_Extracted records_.
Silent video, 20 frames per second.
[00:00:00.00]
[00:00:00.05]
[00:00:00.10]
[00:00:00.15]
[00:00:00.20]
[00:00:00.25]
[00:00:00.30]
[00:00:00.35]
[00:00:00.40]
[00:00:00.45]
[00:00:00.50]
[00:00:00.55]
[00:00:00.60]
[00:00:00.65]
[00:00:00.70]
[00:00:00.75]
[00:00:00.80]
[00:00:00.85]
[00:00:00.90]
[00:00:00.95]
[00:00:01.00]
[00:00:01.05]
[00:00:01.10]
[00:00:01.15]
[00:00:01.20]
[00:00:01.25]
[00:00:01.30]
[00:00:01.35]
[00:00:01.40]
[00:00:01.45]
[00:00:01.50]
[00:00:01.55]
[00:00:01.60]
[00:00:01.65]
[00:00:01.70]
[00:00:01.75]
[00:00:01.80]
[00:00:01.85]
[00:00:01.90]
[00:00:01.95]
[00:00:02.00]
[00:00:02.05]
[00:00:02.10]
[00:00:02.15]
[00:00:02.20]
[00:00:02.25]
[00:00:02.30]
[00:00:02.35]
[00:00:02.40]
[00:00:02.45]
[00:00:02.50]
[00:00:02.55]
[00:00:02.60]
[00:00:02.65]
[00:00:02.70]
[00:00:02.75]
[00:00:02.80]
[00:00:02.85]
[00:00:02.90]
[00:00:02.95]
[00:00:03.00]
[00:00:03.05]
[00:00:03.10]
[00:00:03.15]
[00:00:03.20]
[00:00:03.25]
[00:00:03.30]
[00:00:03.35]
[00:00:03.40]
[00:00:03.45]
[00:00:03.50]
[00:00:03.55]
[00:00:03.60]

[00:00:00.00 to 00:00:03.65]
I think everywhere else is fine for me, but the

_Aim of the exercise_. Looking at the entries above, can you reproduce exactly the lines from the one that holds "[00:00:01.10]" through the one that holds "[00:00:02.60]", and only those?

_Solution for this task_.
[00:00:01.10]
[00:00:01.15]
[00:00:01.20]
[00:00:01.25]
[00:00:01.30]
[00:00:01.35]
[00:00:01.40]
[00:00:01.45]
[00:00:01.50]
[00:00:01.55]
[00:00:01.60]
[00:00:01.65]
[00:00:01.70]
[00:00:01.75]
[00:00:01.80]
[00:00:01.85]
[00:00:01.90]
[00:00:01.95]
[00:00:02.00]
[00:00:02.05]
[00:00:02.10]
[00:00:02.15]
[00:00:02.20]
[00:00:02.25]
[00:00:02.30]
[00:00:02.35]
[00:00:02.40]
[00:00:02.45]
[00:00:02.50]
[00:00:02.55]
[00:00:02.60]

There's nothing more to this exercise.